_TASK INSTRUCTIONS:_ Write out every entry, unchanged. Skip any picture.

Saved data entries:
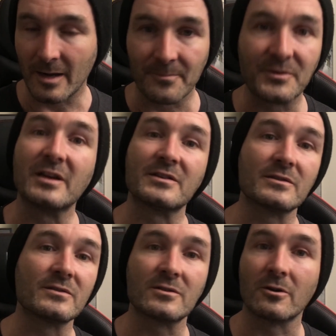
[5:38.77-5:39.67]
Yes,
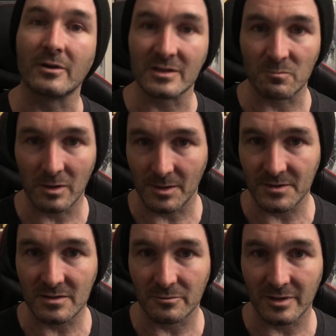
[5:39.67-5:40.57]
so as well as
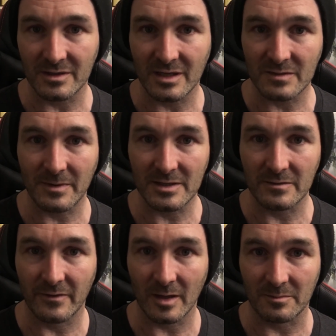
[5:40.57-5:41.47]
doing test-based
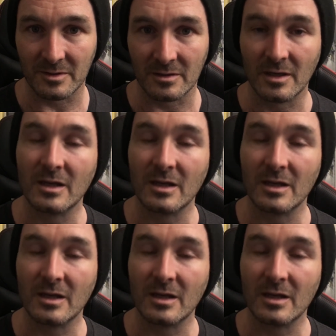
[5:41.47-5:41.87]
development,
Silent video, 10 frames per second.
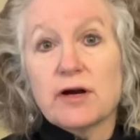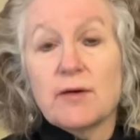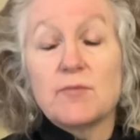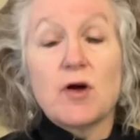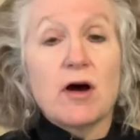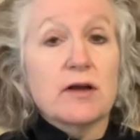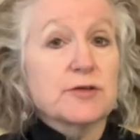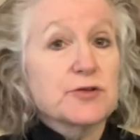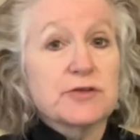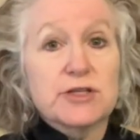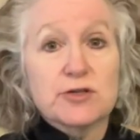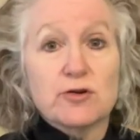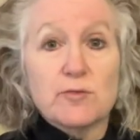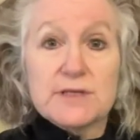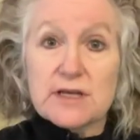I'm not a
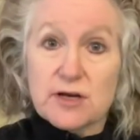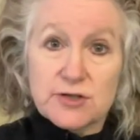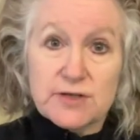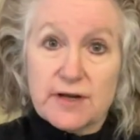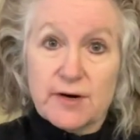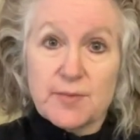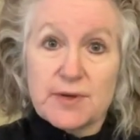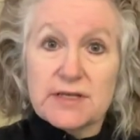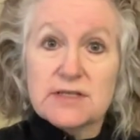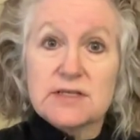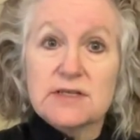traditional massage therapist.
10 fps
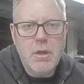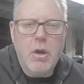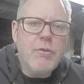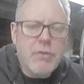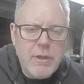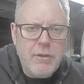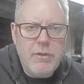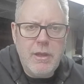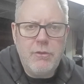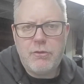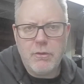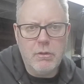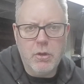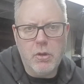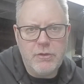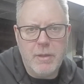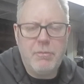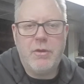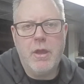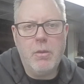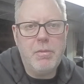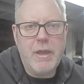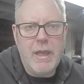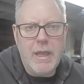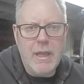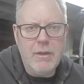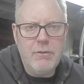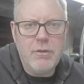Hopefully these little tips help, and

_RESPONSE TO THE TASK:_
[5:38.77-5:39.67]
Yes,
[5:39.67-5:40.57]
so as well as
[5:40.57-5:41.47]
doing test-based
[5:41.47-5:41.87]
development,
Silent video, 10 frames per second.
I'm not a
traditional massage therapist.
10 fps
Hopefully these little tips help, and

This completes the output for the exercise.